Selain sumber mata air yang hilang akibat proyek tol sumatera, warga mengakui sumber mata pencaharian yang selama ini ditekuni terganggu dan bahkan sebagian mati. Mata pencaharian yang terganggu diantaranya pencarian pasir sungai secara tradisional menggunakan irig (wadah bambu) mengalami penurunan kualitas dan kuantitas.
Penurunan kualitas pasir kali yang ditambang warga diakui akibat tercampurnya pasir dengan tanah padas longsoran material tol yang mengalir ke sungai. Kualitas pasir kali tercampur material tanah padas mengakibatkan permintaan pasir berpindah ke tempat lain.
“Sekarang harus memisahkan pasir tercampur tanah dan yang tidak karena harganya lebih murah jika tercampur tanah padas padahal proses mencarinya masih manual,”ungkap Sobri salah satu pencari pasir.
Pasir tercampur material tanah padas dibeli pengepul dengan harga Rp100ribu sementara pasir tak tercampur bisa dibeli dengan harga Rp150ribu per satu rit. Warga pencari pasir terpaksa membendung aliran air sungai agar material padas tidak tercampur pasir meski saat hujan bendungan jebol.
Pengrajin batu bata yang memiliki tobong (lokasi pembakaran batu bata) pun terimbas dengan penggusuran tol akibat tidak memiliki akses mengeluarkan batu bata yang telah jadi. Putusnya akses jalan membuat, Marjaya, salah satu pengrajin batu bata tidak beroperasi sejak Januari tahun ini. Akibatnya mata pencaharian utama sumber penghasilan bagi keluarganya harus gulung tikar.
Pemilik tobong bata ini bahkan mengakui jika sebelum penggusuran tol trans sumatera dirinya mampu menghasilkan batu bata sebanyak 600 buah perhari menggunakan alat molen. Kini tobong bata miliknya berhenti beroperasi akibat pasokan air sulit dan akses jalan terputus.

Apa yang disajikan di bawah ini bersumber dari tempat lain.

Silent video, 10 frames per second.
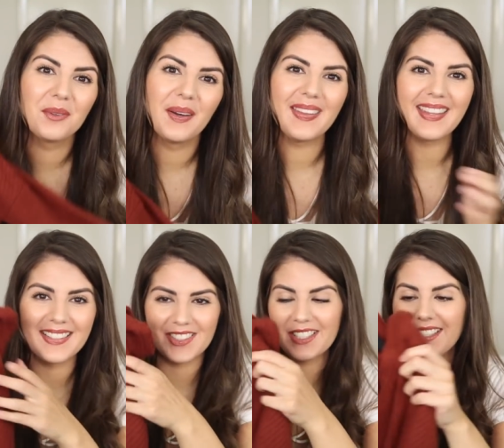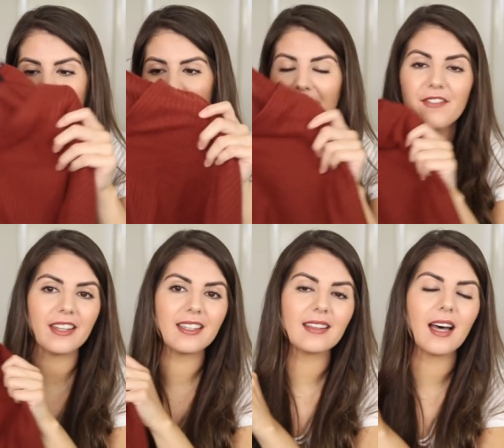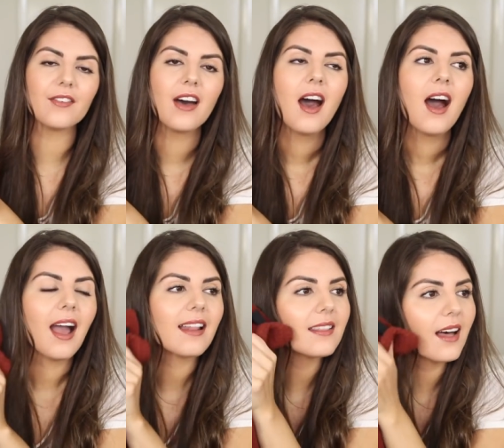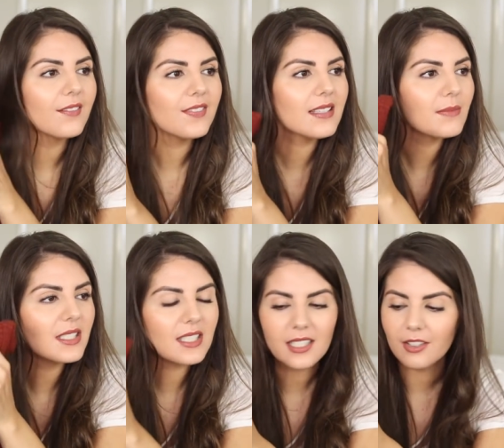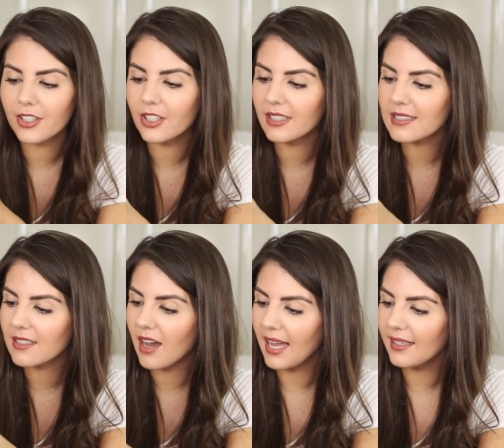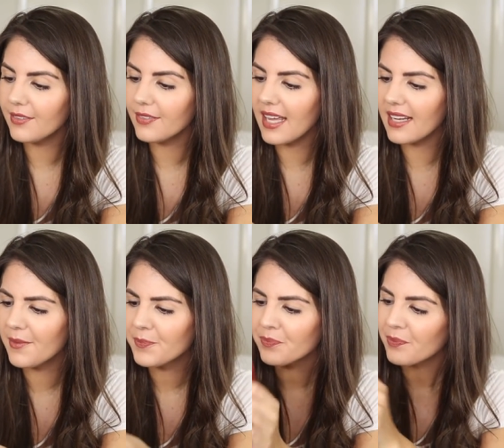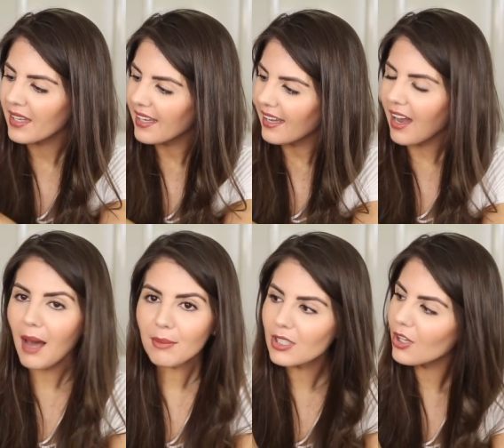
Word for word: to wear these just yet, but I fell in love. I love this material. It's kind of like, up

Untuk diketahui, tol Trans Sumatera adalah proyek jalan bebas hambatan sepanjang 2.818 kilometer dengan rute dimulai dari pelabuhan Bakauheni, Kabupaten Lampung Selatan, hingga Terbanggi Besar, Lampung Tengah.
Rencana pembangunan segmentasi konstruksi jalan Tol Trans Sumatera di Lampung tersebut dibangun 3 tahap. Jalan tol direncanakan melintasi Bakauheni, Lampung Selatan melewati sebelah Timur Kota Bandar Lampung hingga Terbanggi Besar, Lampung Tengah.

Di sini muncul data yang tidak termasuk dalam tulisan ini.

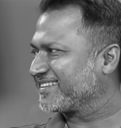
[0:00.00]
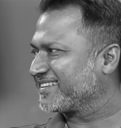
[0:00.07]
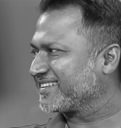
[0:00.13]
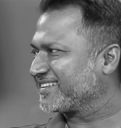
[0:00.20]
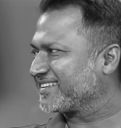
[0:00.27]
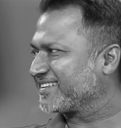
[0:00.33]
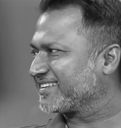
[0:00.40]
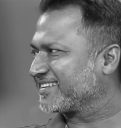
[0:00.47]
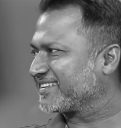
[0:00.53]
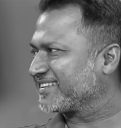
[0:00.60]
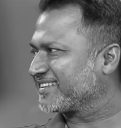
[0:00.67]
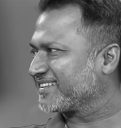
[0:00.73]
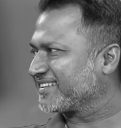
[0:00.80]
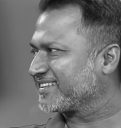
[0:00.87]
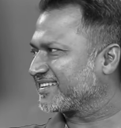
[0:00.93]

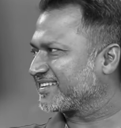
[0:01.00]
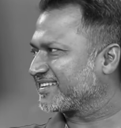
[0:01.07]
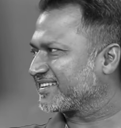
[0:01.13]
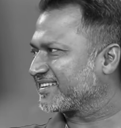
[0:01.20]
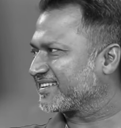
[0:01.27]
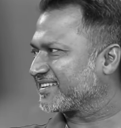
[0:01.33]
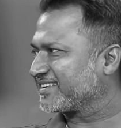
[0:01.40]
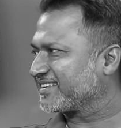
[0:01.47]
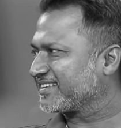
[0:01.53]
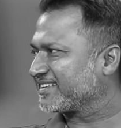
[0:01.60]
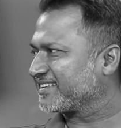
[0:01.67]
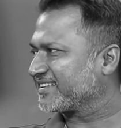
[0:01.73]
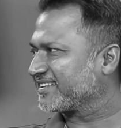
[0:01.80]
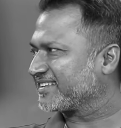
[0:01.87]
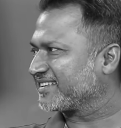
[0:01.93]

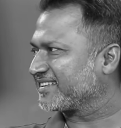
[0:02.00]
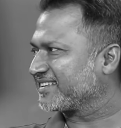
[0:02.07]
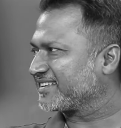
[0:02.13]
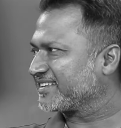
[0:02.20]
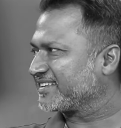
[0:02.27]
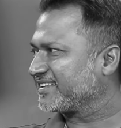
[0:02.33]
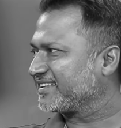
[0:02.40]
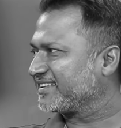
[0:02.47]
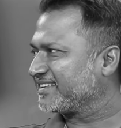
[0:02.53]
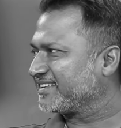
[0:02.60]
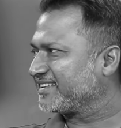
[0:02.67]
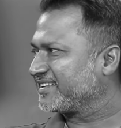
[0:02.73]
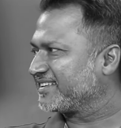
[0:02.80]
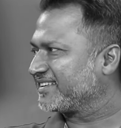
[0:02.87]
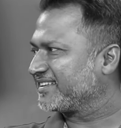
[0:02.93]

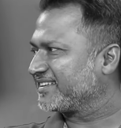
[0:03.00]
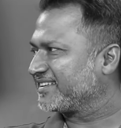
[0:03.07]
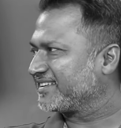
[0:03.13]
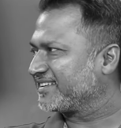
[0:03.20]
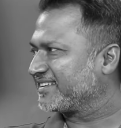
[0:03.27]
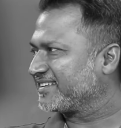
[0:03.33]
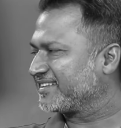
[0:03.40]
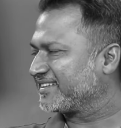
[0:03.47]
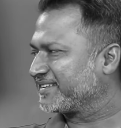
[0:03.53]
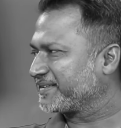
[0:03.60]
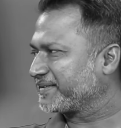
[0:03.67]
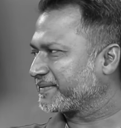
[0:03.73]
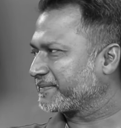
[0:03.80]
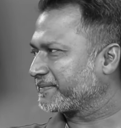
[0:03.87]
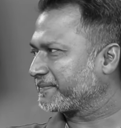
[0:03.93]

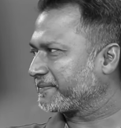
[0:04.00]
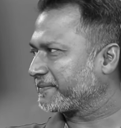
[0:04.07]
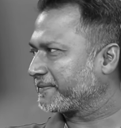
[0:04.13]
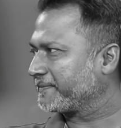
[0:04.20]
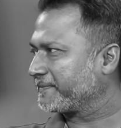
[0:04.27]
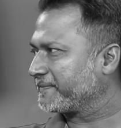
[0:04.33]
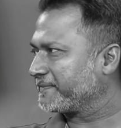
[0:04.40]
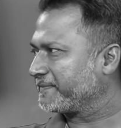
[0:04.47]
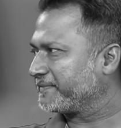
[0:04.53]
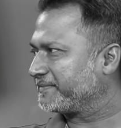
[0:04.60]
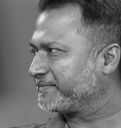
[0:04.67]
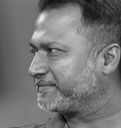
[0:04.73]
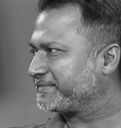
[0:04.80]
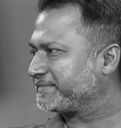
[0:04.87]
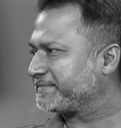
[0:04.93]

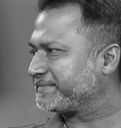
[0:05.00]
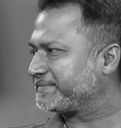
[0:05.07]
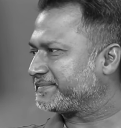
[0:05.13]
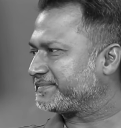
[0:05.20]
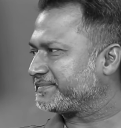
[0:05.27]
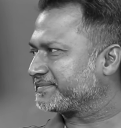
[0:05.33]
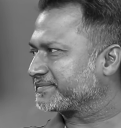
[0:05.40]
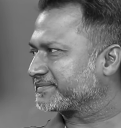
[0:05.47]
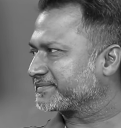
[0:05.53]
(not speaking)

Pada tahap pertama, pembangunan sudah dilakukan di jalur Bakauheni-Natar dengan panjang 104,7 km. Jalan tol sepanjang 104,7 km ini akan melewati Kecamatan Bakauheni, Penengahan, Ketapang, Palas, Kalianda, Way Panji, Sidomulyo,Candipuro, Katibung, Merbau Mataram, Tanjung Bintang, Jati agung, hingga Natar di Kabupaten Lampung Selatan.
Pada tahap kedua, pembangunan dilakukan di jalur Babatan-Tegineneng dengan panjang 59,202 km. Sedangkan tahap ketiga jalur Tegineneng-Terbanggi Besar sepanjang 34,135 km.
Dengan demikian total panjang Jalan Tol Trans Sumatera dari Bakauheni-Bandar Lampung-Terbanggi Besar 140,410 km.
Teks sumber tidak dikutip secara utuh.